Mecklenburg‑Vorpommerns Verbraucherschutzministerin Jacqueline Bernhardt (Linke) setzt sich für eine niedrigschwellige Soforthilfe für Opfer von Cybermobbing ein. Nach ihrem Vorschlag sollen große soziale Netzwerke künftig einen gut sichtbaren „Hilfe‑Button“ einführen, über den Betroffene unmittelbar mit spezialisierten Beratungsstellen verbunden werden.
Den entsprechenden Antrag bringt Bernhardt zur heute beginnenden Verbraucherschutzministerkonferenz in Potsdam ein.

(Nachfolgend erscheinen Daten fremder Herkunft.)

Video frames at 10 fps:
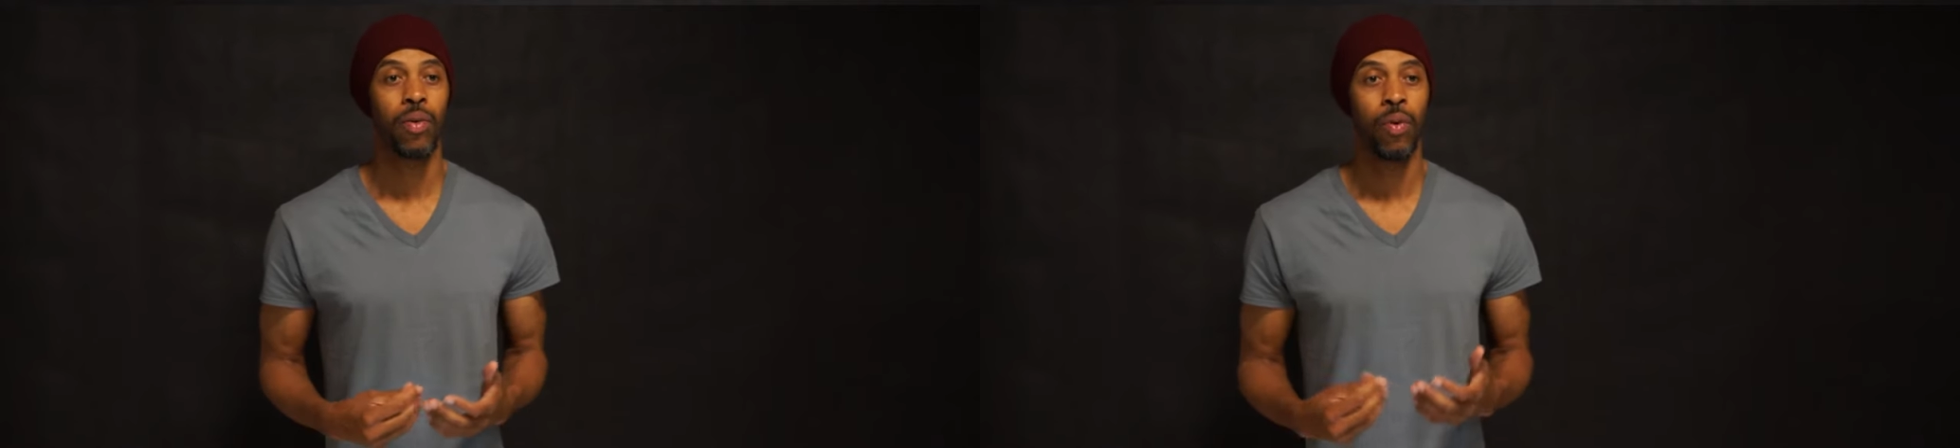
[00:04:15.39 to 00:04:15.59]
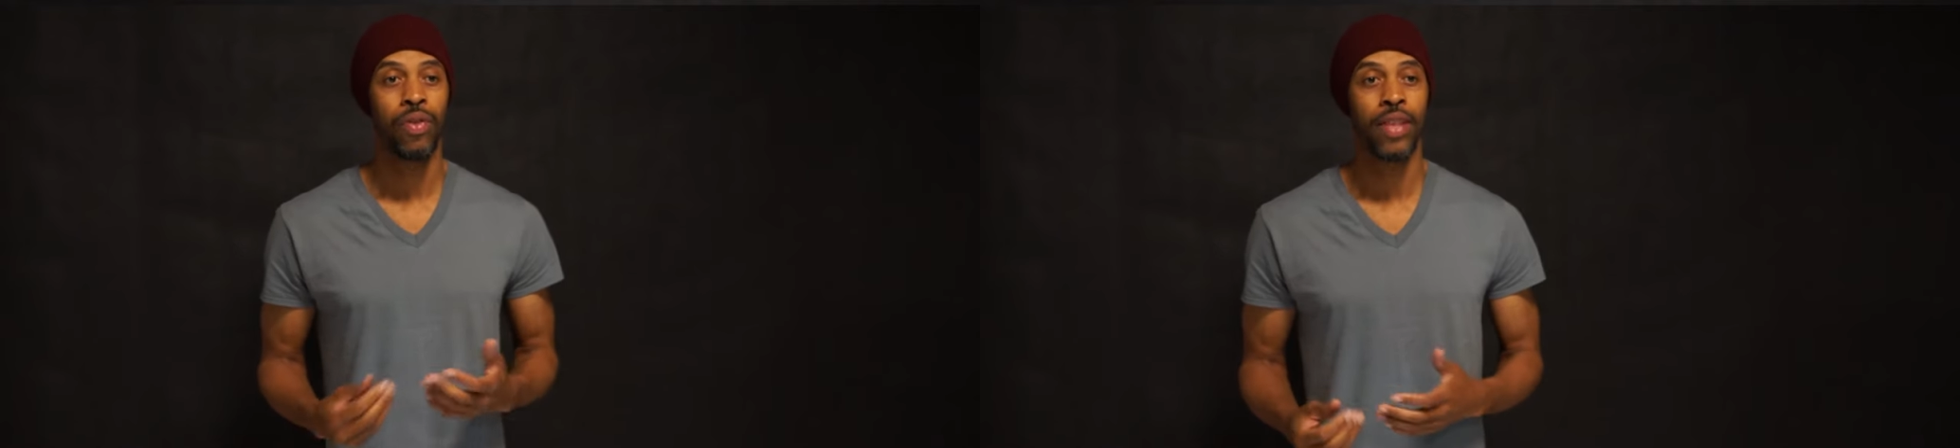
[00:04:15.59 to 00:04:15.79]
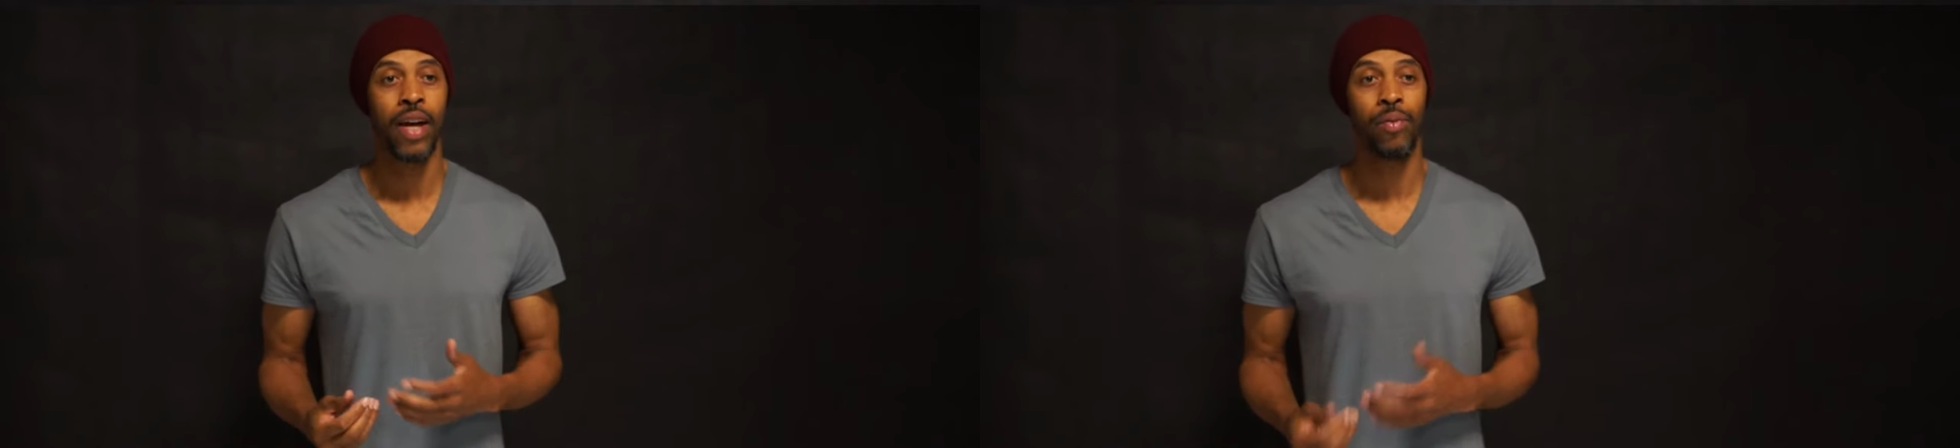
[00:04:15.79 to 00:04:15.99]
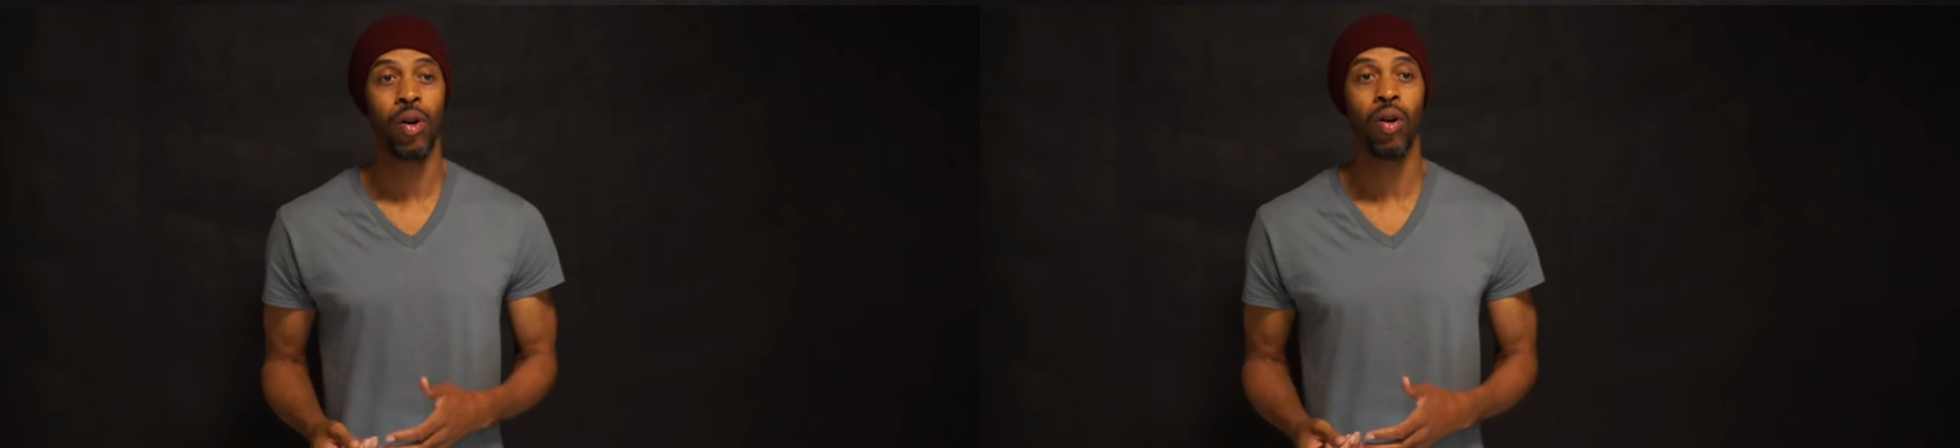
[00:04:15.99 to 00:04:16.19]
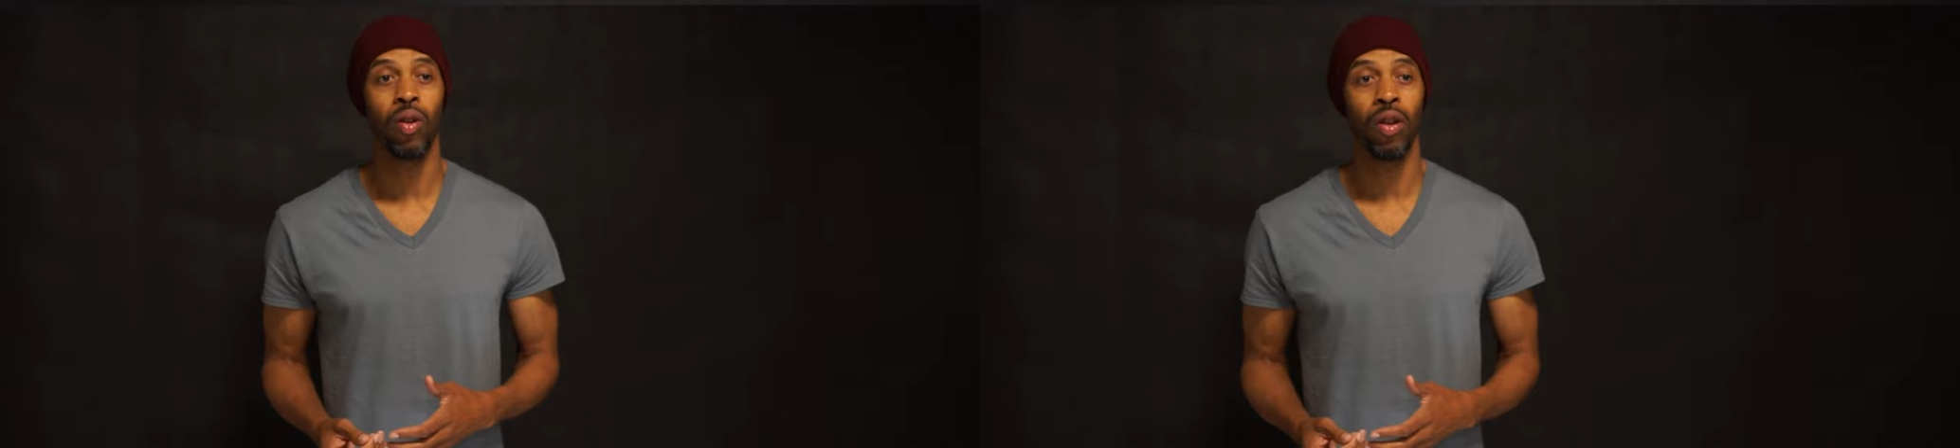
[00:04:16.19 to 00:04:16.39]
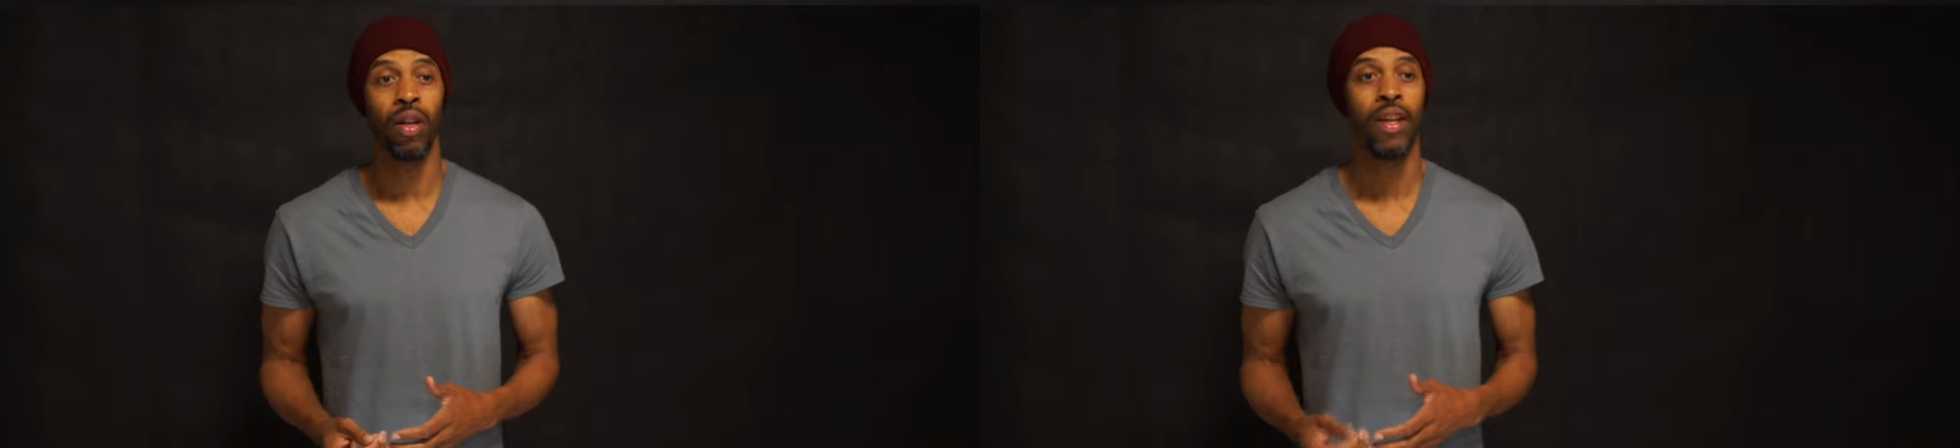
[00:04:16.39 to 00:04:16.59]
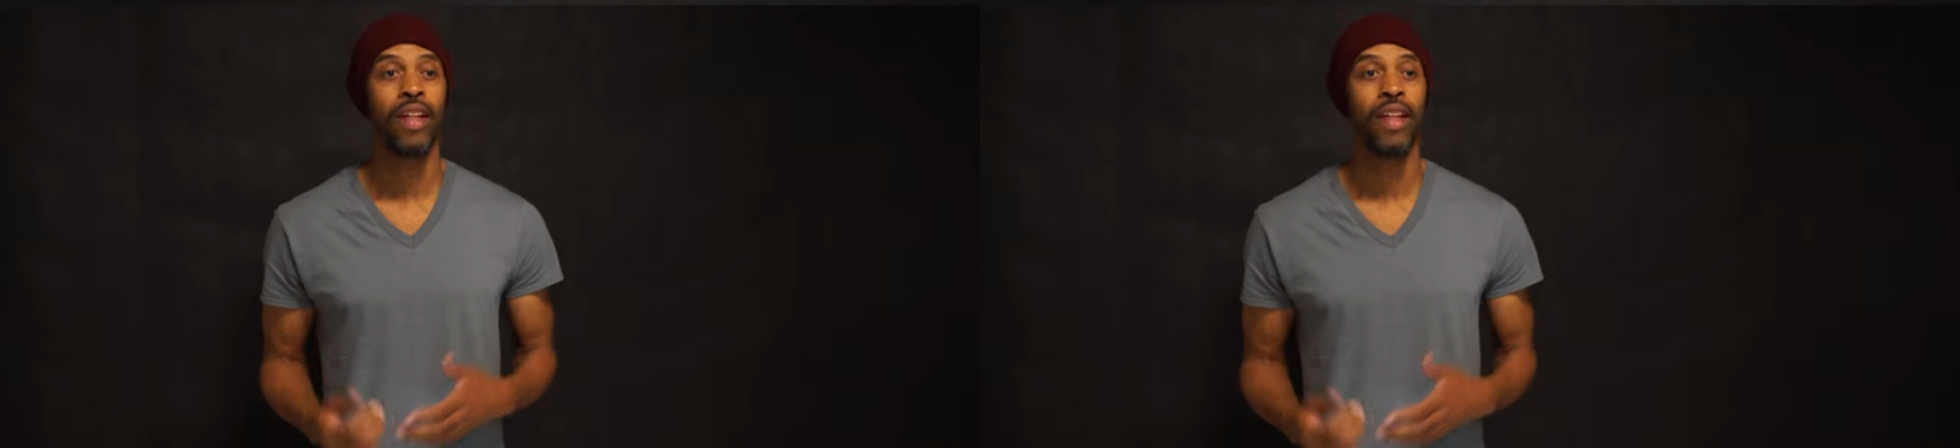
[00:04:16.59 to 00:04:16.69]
within that role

Ziel ist es, Betroffenen nach dem Auslösen des digitalen Alarmknopfes sofort einen persönlichen Kontakt zu ermöglichen, der stabilisiert, informiert und bei Bedarf an weiterführende Unterstützungsangebote vermittelt.
Orientierung am französischen Modell
Die Idee orientiert sich an einem bereits eingeführten System in Frankreich. Dort sind große Social‑Media‑Plattformen direkt mit einer staatlich organisierten Hotline verknüpft, die professionell besetzt ist und unmittelbar Hilfe leistet. Bernhardt sieht darin einen Ansatz, der auch in Deutschland praktikabel wäre. Eine nationale Lösung könnte bestehende bundesweite Hilfs‑ und Beratungsangebote einbinden, ohne neue Strukturen schaffen zu müssen.
Die Ministerkonferenz soll die Bundesregierung daher bitten zu prüfen, inwieweit das französische Modell rechtlich und organisatorisch auf Deutschland übertragbar ist. Dabei soll insbesondere geklärt werden, ob eine nationale Regelung europarechtlich zulässig wäre oder ob eine freiwillige Selbstverpflichtung der Plattformbetreiber wirksam umgesetzt werden könnte.
Forderung nach Anpassungen auf EU‑Ebene
Darüber hinaus soll die Bundesregierung nach dem Willen Mecklenburg‑Vorpommerns auf europäischer Ebene aktiv werden. Bernhardt regt an, den Digital Services Act um eine Verpflichtung für große Social‑Media‑Plattformen zu ergänzen, einen gut sichtbaren „Hilfe‑Button“ bereitzustellen. Damit würde die Soforthilfe europaweit einheitlich verankert und für Nutzerinnen und Nutzer unmittelbar zugänglich gemacht.